Free Idea: a filtering HTTP proxy for securing web applications

This post is part of a series of free ideas that I’m posting on my blog in the hope that someone with more time can implement. It’s effectively a very sketched proposal that comes with no design attached, but if you have time you would like to spend learning something new, but no idea what to do, it may be a good fit for you.

Going back to a previous topic I wrote about, and the fact that I’m trying to set up a secure WordPress instance, I would like to throw out another idea I won’t have time to implement myself any time soon.

When running complex web applications, such as WordPress, defense-in-depth is a good security practice. This means that in addition to locking down what the code itself can do on to the state of the local machine, it also makes sense to limit what it can do to the external state and the Internet at large. Indeed, even if you cannot drop a shell on a remote server, there is value (negative for the world, positive for the attacker) to at least being able to use it form DDoS (e.g. through an amplification attack).

With that in mind, if your app does not require network at all, or the network dependency can be sacrificed (like I did for Typo), just blocking the user from making outgoing connection with iptables would be enough. The --uid-owner option makes it very easy to figure out who’s trying to open new connections, and thus stop a single user transmitting unwanted traffic. Unfortunately, this does not always work because sometimes the application really needs network support. In the case of WordPress, there is a definite need to contact the WordPress servers, both to install plugins and to check if it should self-update.

You could try to limit access to what the user can access by hosts. But that’s not easy to implement right either. Take WordPress as an example still: if you wanted to limit access to the WordPress infrastructure, you would effectively have to allow it accessing *.wordpress.org, and this can’t really be done in iptables, at far as I know, since those connections go to IP literal addresses. You could rely on FcRDNS to verify the connections, but that can be slow, and if you happen to have access to poison the DNS cache of the server, you’re effectively in control of this kind of ACL. I ignored the option of just using “standard” reverse DNS resolution, because in that case you don’t even need to poison DNS, you can just decide what your IP will reverse-resolve to.

So what you need to do is actually filter at the connection-request level, which is what proxies are designed for. I’ll be assuming we want to have a non-terminating proxy (because terminating proxies are hard), but even in that case you can now know what (forward) address you want to connect to, and in that case *.wordpress.org becomes a valid ACL to use. And this is something you can actually do relatively easily with Squid, for instance. Indeed, this is the whole point of tools such as ufdbguard (which I used to maintain for Gentoo), and the ICP protocol. But Squid is particularly designed as a caching proxy, it’s not lightweight at all, and it can easily become a liability to have it in your server stack.

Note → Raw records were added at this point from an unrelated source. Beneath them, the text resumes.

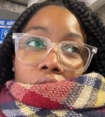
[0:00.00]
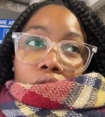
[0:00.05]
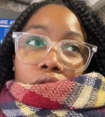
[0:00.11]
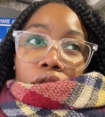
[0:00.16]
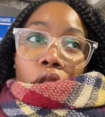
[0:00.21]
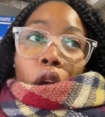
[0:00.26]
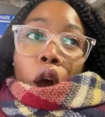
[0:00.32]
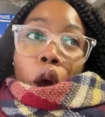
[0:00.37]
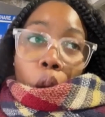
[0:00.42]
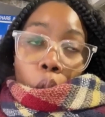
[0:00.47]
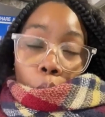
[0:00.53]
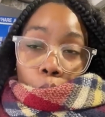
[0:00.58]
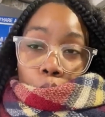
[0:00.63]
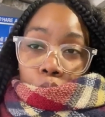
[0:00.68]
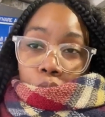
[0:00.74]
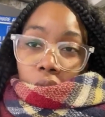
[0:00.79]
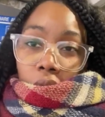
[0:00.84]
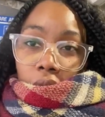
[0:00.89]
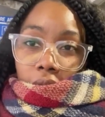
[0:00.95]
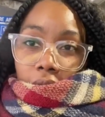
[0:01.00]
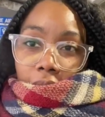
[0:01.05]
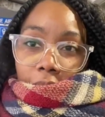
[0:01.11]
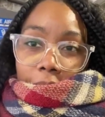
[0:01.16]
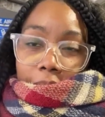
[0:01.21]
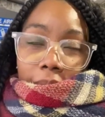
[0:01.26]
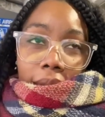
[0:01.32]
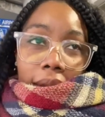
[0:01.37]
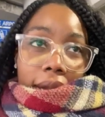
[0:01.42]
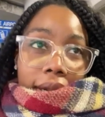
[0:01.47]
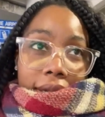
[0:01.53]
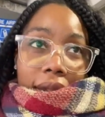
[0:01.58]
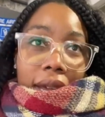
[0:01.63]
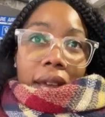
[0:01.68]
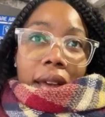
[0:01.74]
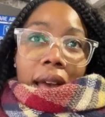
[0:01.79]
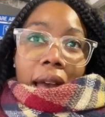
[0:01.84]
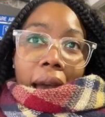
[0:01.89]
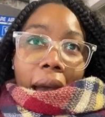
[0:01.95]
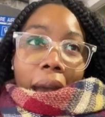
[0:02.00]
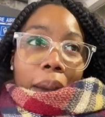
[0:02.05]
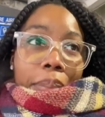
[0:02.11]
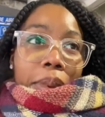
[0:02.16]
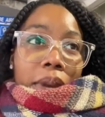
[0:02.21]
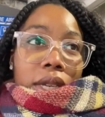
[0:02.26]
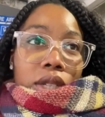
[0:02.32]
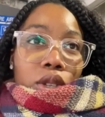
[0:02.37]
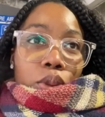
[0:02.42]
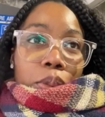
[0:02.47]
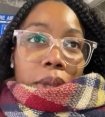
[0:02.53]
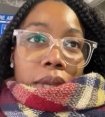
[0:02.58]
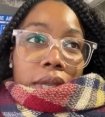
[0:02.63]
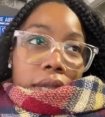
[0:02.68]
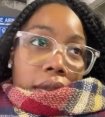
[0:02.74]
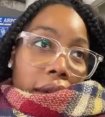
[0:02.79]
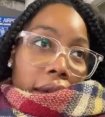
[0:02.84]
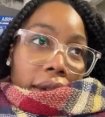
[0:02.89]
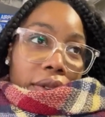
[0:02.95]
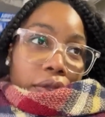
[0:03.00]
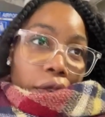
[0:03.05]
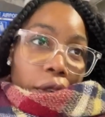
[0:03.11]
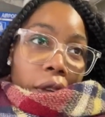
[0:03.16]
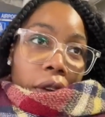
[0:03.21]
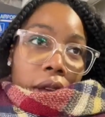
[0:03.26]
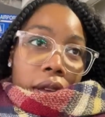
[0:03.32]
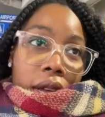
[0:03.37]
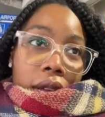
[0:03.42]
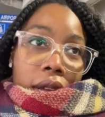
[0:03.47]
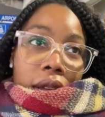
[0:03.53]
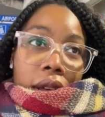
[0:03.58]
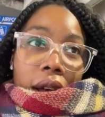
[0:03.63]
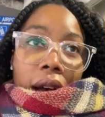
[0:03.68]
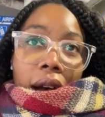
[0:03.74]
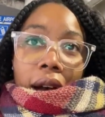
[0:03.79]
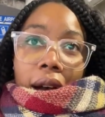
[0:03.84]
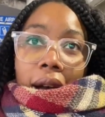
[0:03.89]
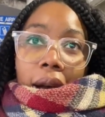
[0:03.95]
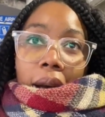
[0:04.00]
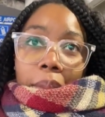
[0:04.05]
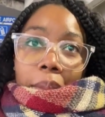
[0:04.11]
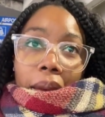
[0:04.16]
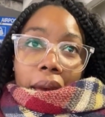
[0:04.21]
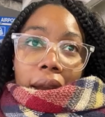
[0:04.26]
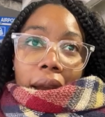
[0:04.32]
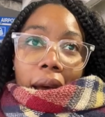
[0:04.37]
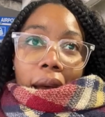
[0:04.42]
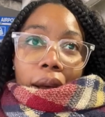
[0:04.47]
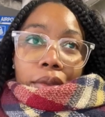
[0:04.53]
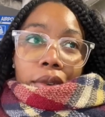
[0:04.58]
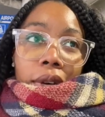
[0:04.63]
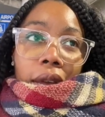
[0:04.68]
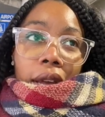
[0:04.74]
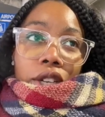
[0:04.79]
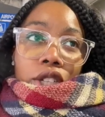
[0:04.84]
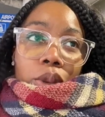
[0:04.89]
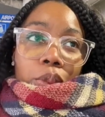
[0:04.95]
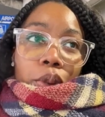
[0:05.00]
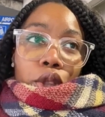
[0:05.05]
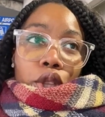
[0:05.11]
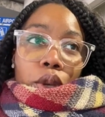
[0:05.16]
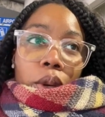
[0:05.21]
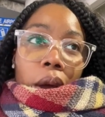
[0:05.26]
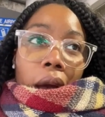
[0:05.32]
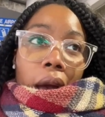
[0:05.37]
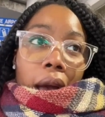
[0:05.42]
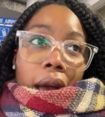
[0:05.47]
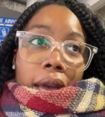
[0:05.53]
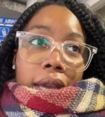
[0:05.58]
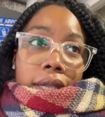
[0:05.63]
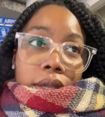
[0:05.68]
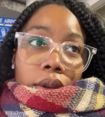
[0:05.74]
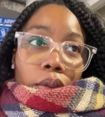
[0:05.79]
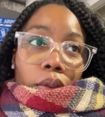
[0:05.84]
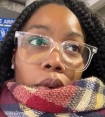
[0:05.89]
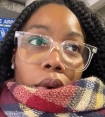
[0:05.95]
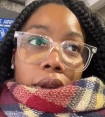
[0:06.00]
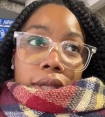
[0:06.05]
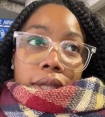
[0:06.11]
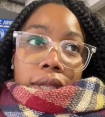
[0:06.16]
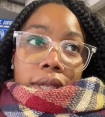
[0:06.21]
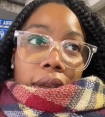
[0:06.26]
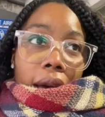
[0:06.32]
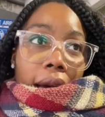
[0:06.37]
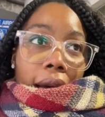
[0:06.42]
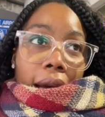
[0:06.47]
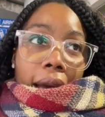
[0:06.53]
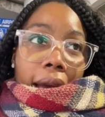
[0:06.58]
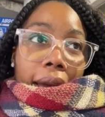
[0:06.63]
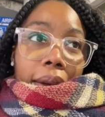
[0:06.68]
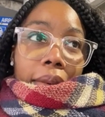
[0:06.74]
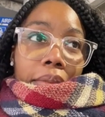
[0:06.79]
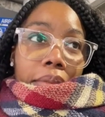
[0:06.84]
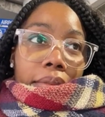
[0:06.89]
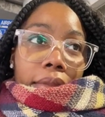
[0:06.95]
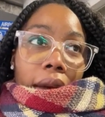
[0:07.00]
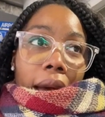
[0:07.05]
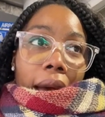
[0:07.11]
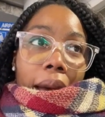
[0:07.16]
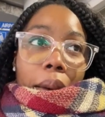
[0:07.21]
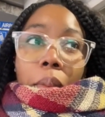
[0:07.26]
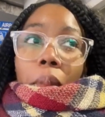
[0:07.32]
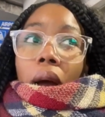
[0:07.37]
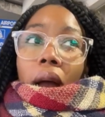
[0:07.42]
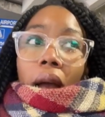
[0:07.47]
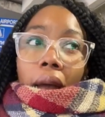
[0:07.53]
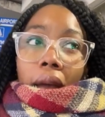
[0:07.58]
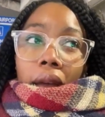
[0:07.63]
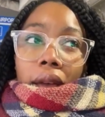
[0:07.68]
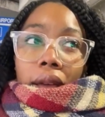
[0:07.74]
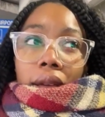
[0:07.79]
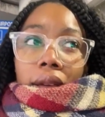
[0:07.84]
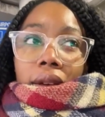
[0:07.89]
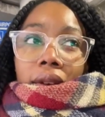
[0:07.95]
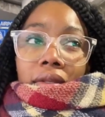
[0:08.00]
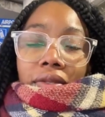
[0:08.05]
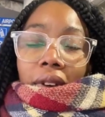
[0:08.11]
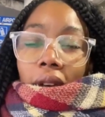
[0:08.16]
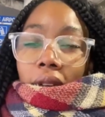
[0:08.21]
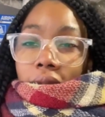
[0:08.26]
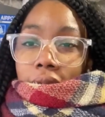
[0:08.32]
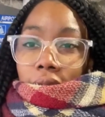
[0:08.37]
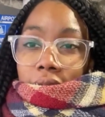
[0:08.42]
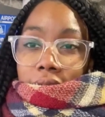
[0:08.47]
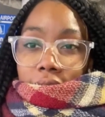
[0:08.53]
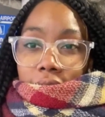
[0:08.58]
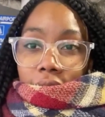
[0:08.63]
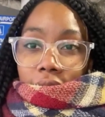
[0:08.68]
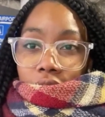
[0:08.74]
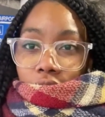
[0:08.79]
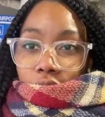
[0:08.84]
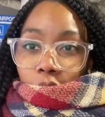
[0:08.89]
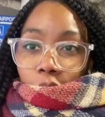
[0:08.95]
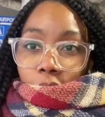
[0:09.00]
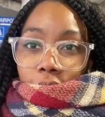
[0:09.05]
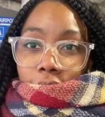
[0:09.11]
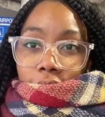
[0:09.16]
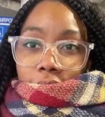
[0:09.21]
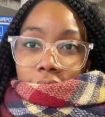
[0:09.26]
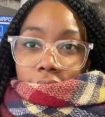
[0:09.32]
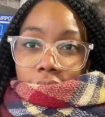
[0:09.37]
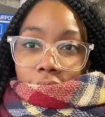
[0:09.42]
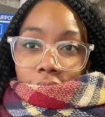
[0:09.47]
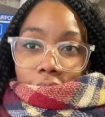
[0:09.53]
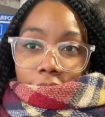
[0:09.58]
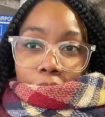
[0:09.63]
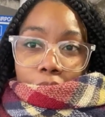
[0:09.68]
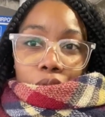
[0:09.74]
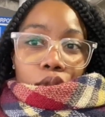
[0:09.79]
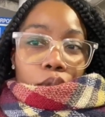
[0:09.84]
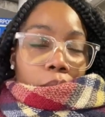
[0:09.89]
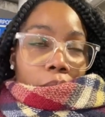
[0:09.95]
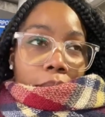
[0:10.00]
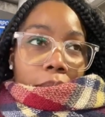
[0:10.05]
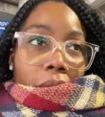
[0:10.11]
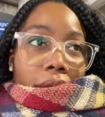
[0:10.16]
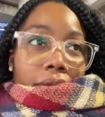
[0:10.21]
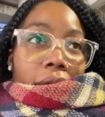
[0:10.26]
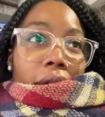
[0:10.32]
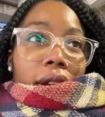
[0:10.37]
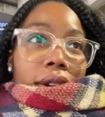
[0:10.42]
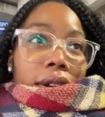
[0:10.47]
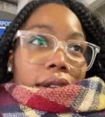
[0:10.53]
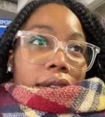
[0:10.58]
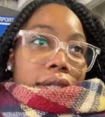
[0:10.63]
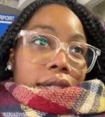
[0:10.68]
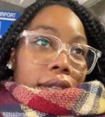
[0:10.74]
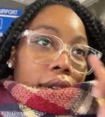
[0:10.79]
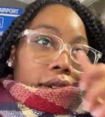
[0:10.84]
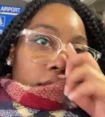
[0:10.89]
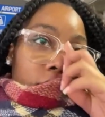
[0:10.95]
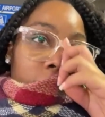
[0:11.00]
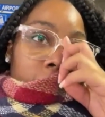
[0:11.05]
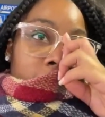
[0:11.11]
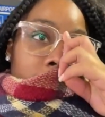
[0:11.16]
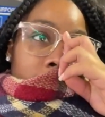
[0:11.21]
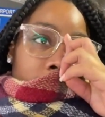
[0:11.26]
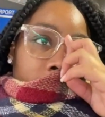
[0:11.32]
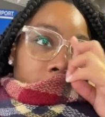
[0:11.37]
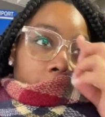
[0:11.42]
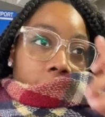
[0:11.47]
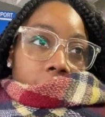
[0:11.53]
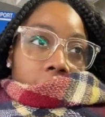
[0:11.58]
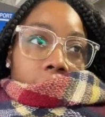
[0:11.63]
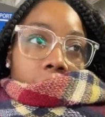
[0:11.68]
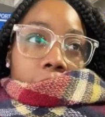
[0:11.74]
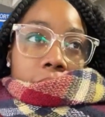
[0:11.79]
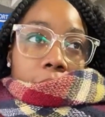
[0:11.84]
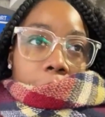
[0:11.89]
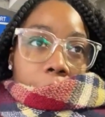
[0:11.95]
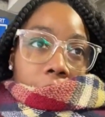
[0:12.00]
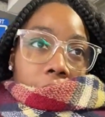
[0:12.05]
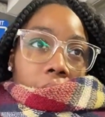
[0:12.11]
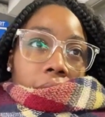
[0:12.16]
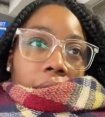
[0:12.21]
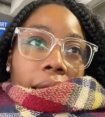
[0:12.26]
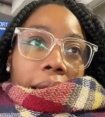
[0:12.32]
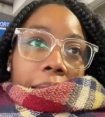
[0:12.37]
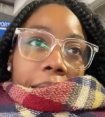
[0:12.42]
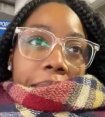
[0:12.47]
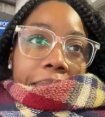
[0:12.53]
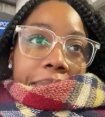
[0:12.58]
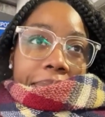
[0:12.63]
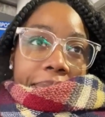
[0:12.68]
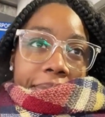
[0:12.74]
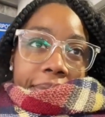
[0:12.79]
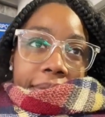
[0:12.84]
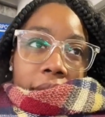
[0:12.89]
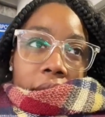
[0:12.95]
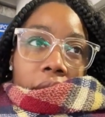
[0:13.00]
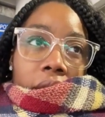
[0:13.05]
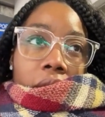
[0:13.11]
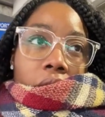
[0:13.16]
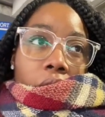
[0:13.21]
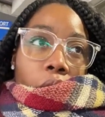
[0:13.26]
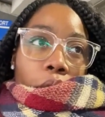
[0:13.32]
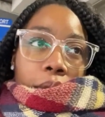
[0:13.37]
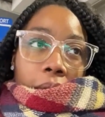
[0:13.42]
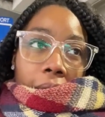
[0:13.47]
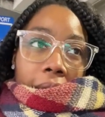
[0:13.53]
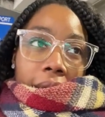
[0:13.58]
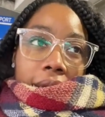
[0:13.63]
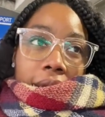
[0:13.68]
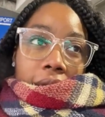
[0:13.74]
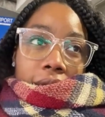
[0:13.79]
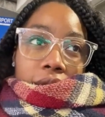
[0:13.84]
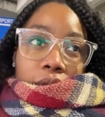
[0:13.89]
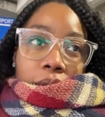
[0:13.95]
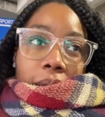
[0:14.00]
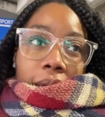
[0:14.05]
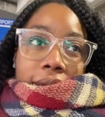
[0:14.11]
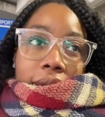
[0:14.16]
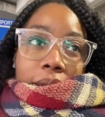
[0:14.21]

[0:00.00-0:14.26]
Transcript: cold, but happy to be safe. And I will catch up with you guys once I'm at my final destination, or in between my final destination, or something like that. Okay, I'll see you guys in a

Up to now, what I have used to reduce the surface of attacks of my webapps is set them behind a tinyproxy, which does not really allow for per-connection ACLs. This only provides isolation against random non-proxied connections, but it’s a starting point. And here is where I want to provide a free idea for anyone who has the time and would like to provide better security tools for srver-side defense-in-depth.

A server-side proxy for this kind of security usage would have to be able to provide ACLs, with both positive and negative lists. You may want to provide all access to *.wordpress.org, but at the same time block all non-TLS-encrypted traffic, to avoid the possibility of downgrade (given that WordPress has a silent downgrade for requests to api.wordpress.org, that I talked about before).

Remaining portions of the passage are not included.